### Stored data
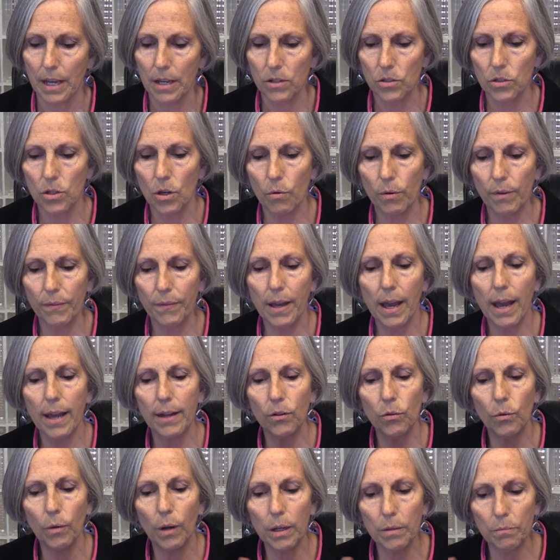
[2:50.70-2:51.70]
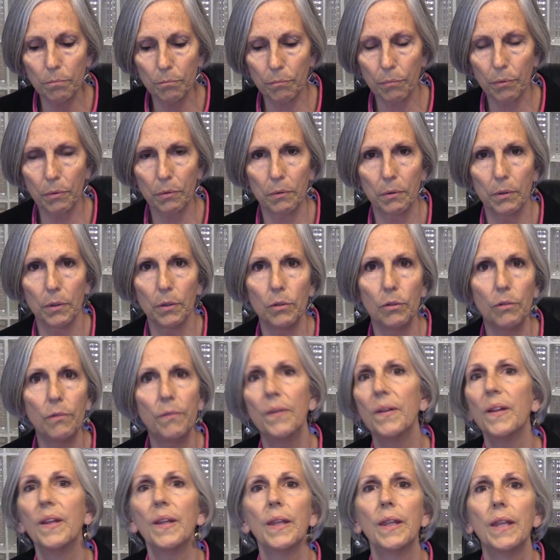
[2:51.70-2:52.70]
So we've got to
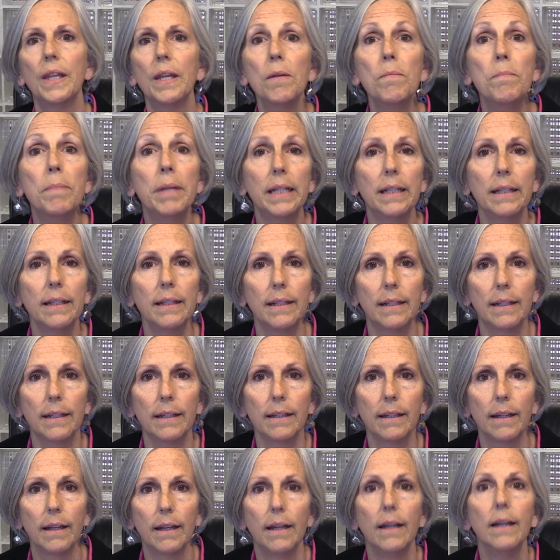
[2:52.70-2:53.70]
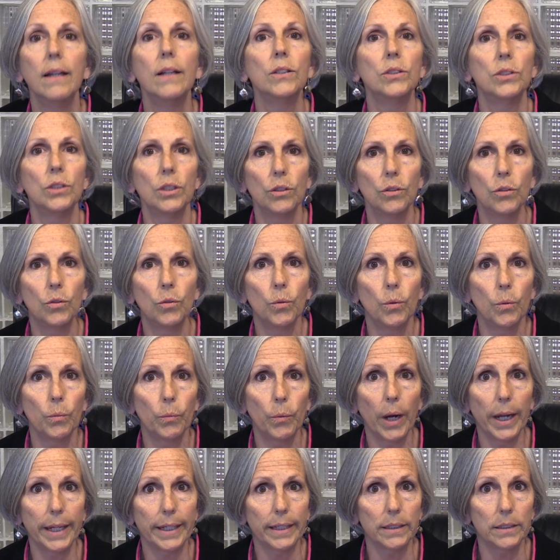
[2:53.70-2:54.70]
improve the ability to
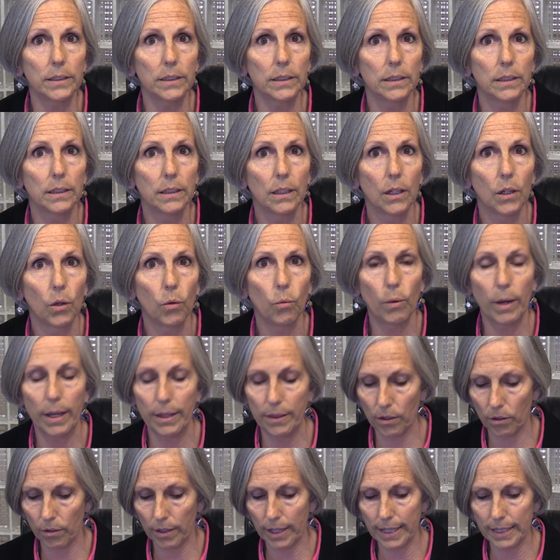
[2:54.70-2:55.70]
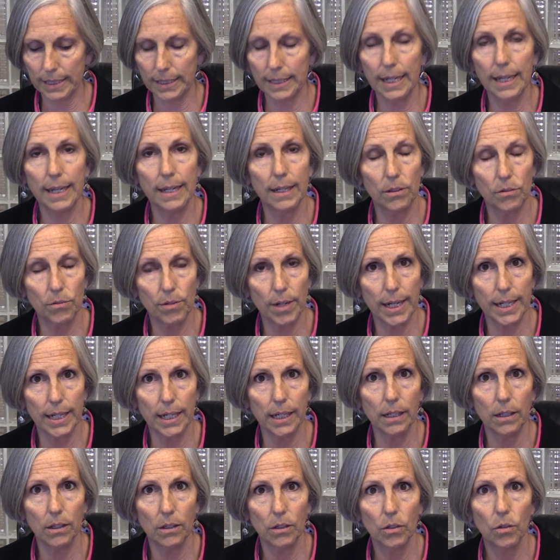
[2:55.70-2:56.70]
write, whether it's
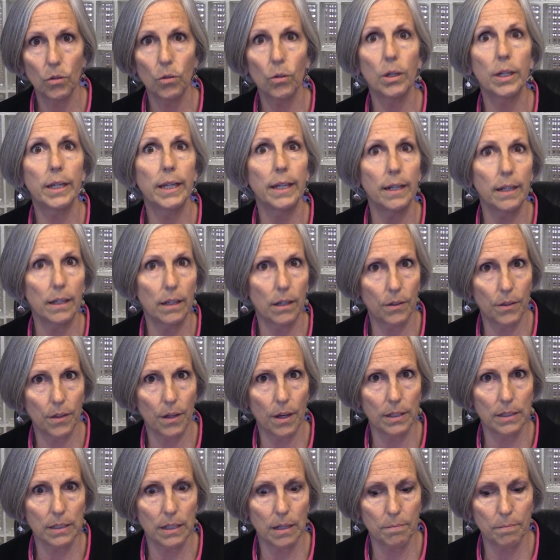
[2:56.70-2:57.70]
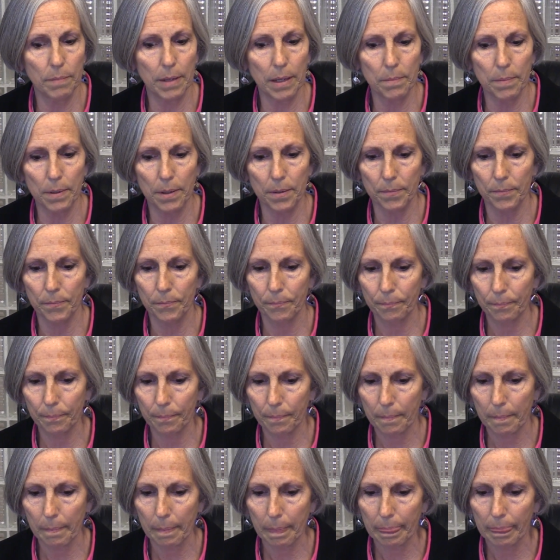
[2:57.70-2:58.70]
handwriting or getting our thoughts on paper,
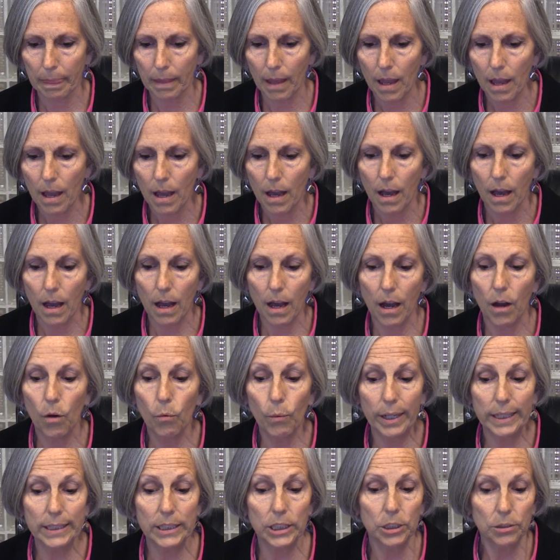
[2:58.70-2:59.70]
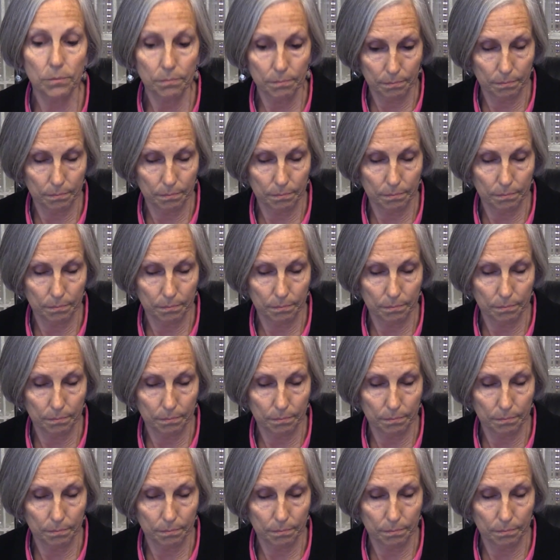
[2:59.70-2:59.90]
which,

==

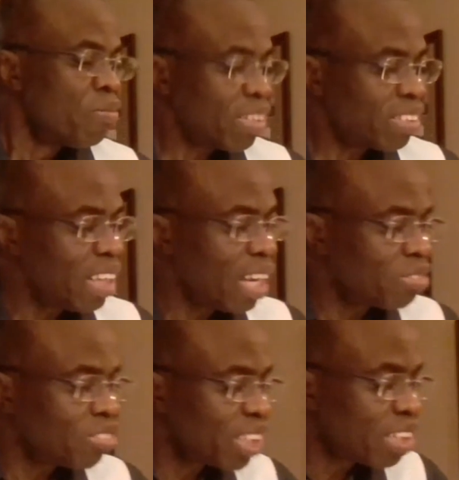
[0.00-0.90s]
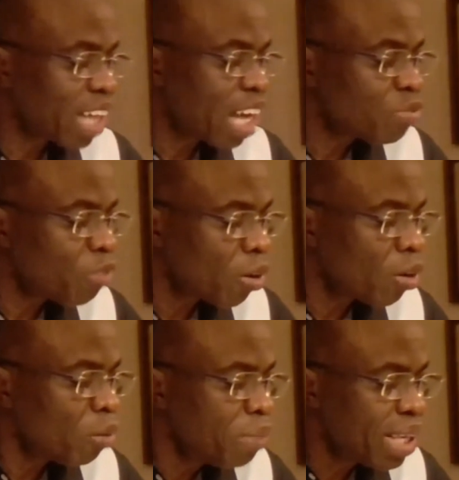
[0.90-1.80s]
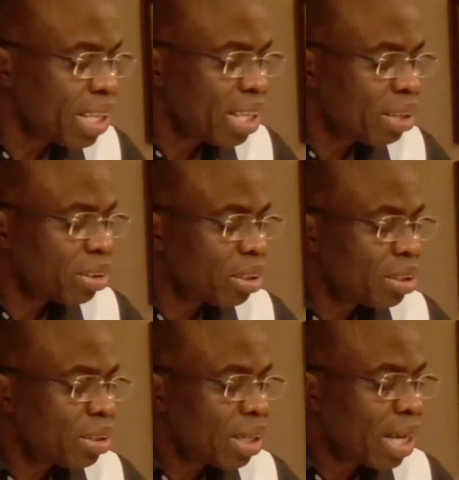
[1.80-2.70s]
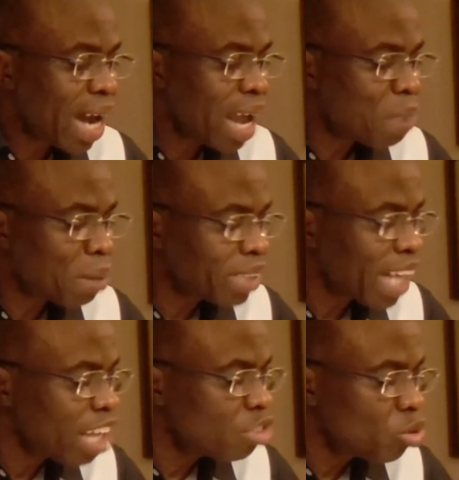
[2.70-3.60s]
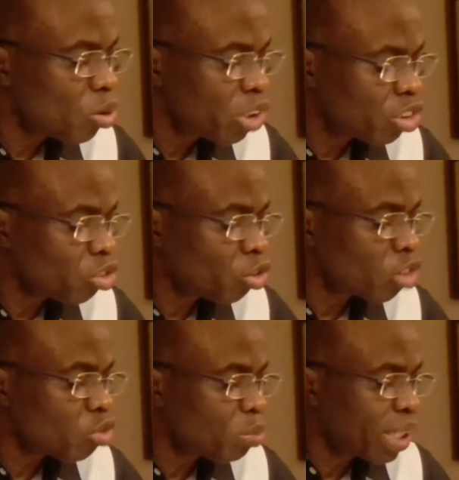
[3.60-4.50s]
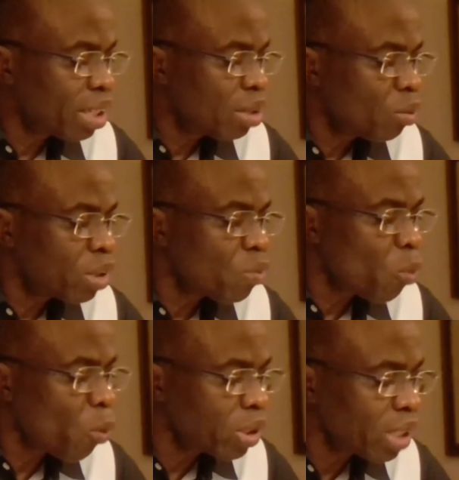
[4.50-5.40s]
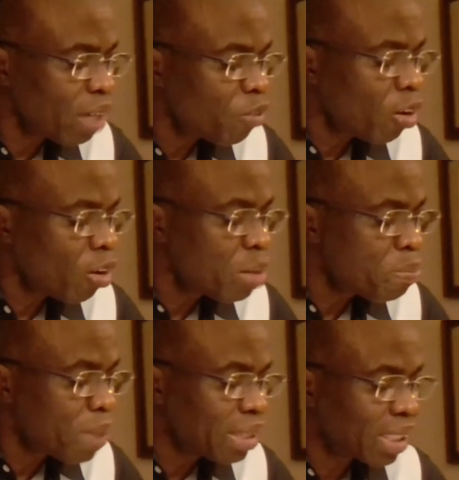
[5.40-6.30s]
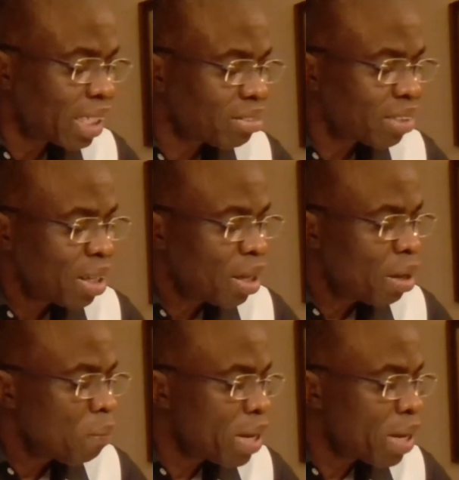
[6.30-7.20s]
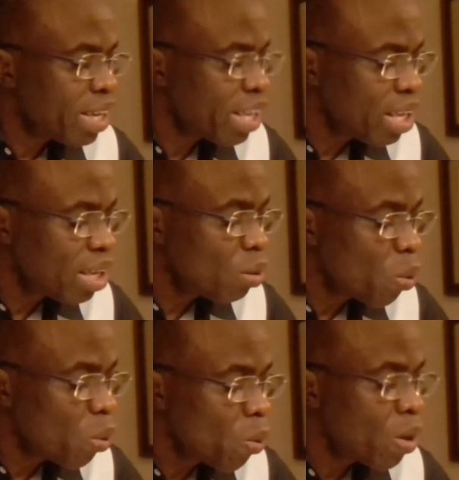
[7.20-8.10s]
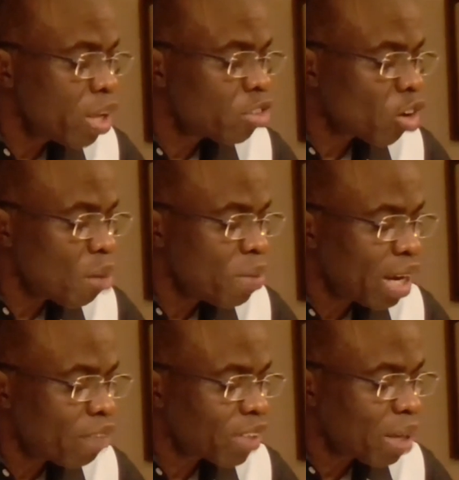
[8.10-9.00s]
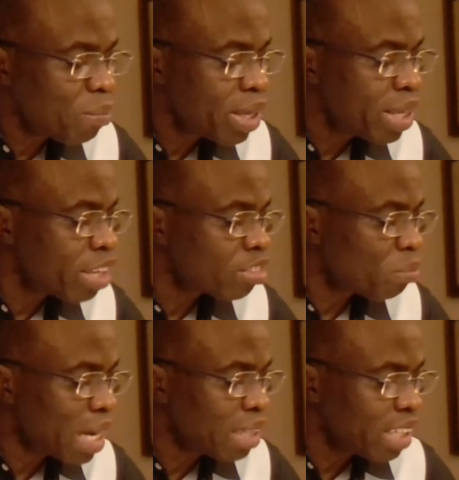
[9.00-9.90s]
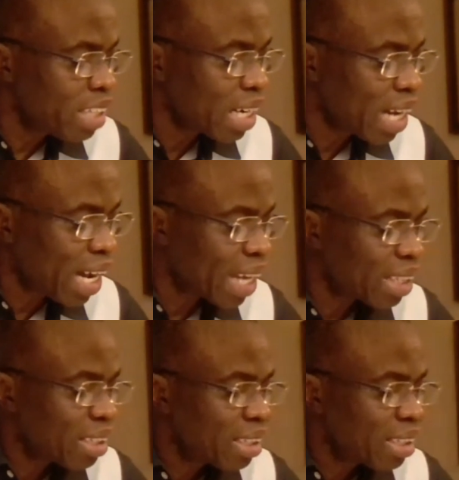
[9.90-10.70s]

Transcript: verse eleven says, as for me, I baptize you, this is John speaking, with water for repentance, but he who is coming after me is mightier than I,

### WHAT IS REQUIRED
Exactly the lines above from the one that contains "[5.40-6.30s]" down to the one that contains "Transcript: verse eleven" are to be output, both ends kept and pictures omitted.

### REPLY
[5.40-6.30s]
[6.30-7.20s]
[7.20-8.10s]
[8.10-9.00s]
[9.00-9.90s]
[9.90-10.70s]

Transcript: verse eleven says, as for me, I baptize you, this is John speaking, with water for repentance, but he who is coming after me is mightier than I,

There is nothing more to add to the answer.